I do like the moments where the family supports each other whenever an outsider tries to attack, like with the white couple in the first episode. Besides a few moments within the first few episodes, there are not many moments I find relatable or compelling to finish the first season.
As I have become introduced to the screenwriting world, the most daunting task as a screenwriter is writing dialogue. All the top screenwriters have agreed that mastering dialogue is very difficult, so I can imagine writing the dialogue of Black people can pose as an obstacle.
Still, I don’t know any Black people that talk the way the characters talk. I assume the approach is to be as authentic as possible but there needs to be a bit of adjustment. The way in which Kenya talks to his assistant is definitely not believable. If that is the case, that person is a terrible human being.
“ Contemporarily, we struggle with people worried about representation sometimes. It’s a burden, as artists, that we take on that limits the work. It limits the characters people play. It limits the roles they want to do.” – Dee Rees
The Barris Act or Lack There Of…
From the very beginning of episode one, I became annoyed with Barris’s acting and just found his performance to be too whiny. I understand the character is frustrated with stereotypes and wants to be seen for who he is, but there is a better way to portray this. Take Al Bundy for example, Ed O’Neil portrays him as whiny at times but not to the point where he becomes annoying.
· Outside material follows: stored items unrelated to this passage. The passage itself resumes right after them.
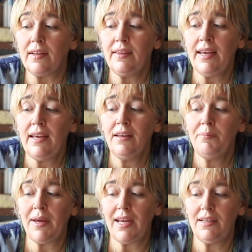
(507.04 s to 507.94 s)

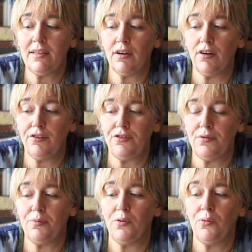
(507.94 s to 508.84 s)
tailor-made
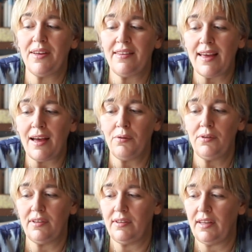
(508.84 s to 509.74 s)
costume
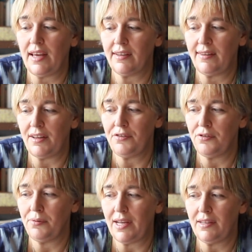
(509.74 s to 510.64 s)
without the
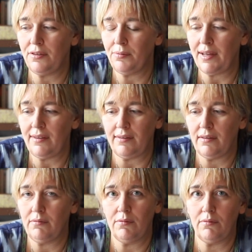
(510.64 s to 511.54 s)
accentuated waist,
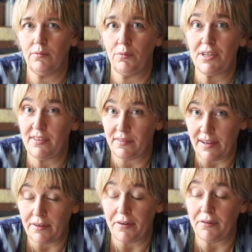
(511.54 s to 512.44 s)
which is
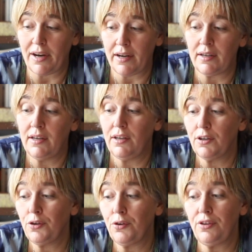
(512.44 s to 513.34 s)
very rare,
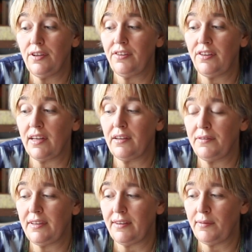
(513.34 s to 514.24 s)
could serve
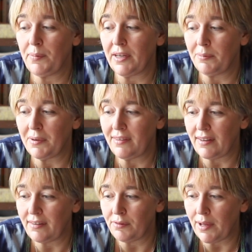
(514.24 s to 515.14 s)
this purpose
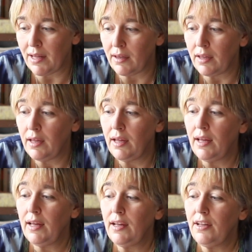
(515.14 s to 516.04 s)
as well.
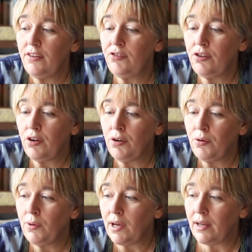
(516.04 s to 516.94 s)

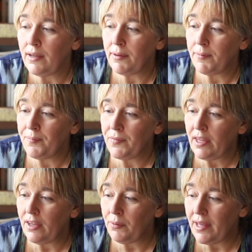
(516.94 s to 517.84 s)
So
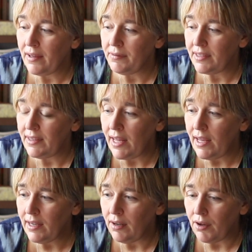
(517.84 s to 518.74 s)
here we have the
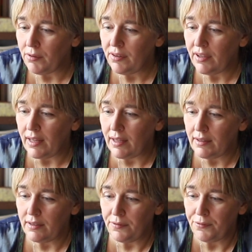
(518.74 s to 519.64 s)
day clothes,
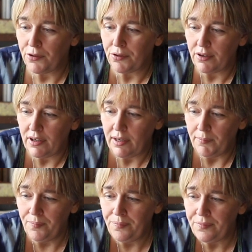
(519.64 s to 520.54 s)
and for
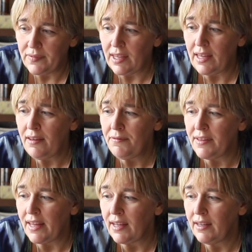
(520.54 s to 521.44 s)

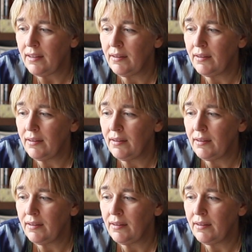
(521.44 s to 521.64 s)
evening,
I think Barris could’ve easily picked someone else to play the character better and with a more compelling delivery. Similar to the way he chose Anthony Anderson to play the father on Black-ish. In all honesty, I think that is what makes Black-ish a more watchable show. The actors that portray the characters in Black-ish, combined with the writing, make Black-ish great.
In the end, #BlackAF is a rated R version of Barris’s hit show Black-ish, just not as engaging. I wish I could speak differently considering the amount of backlash #BlackAF got last year during one of its first showings. There’s wishful thinking that the series will improve and become the next big hit for the Black culture. I hope that the Black community continues to get opportunities to show diversity within the culture and share stories many people can relate to, vanishing the stereotypes place upon the Black community. Watch for yourself on Netflix.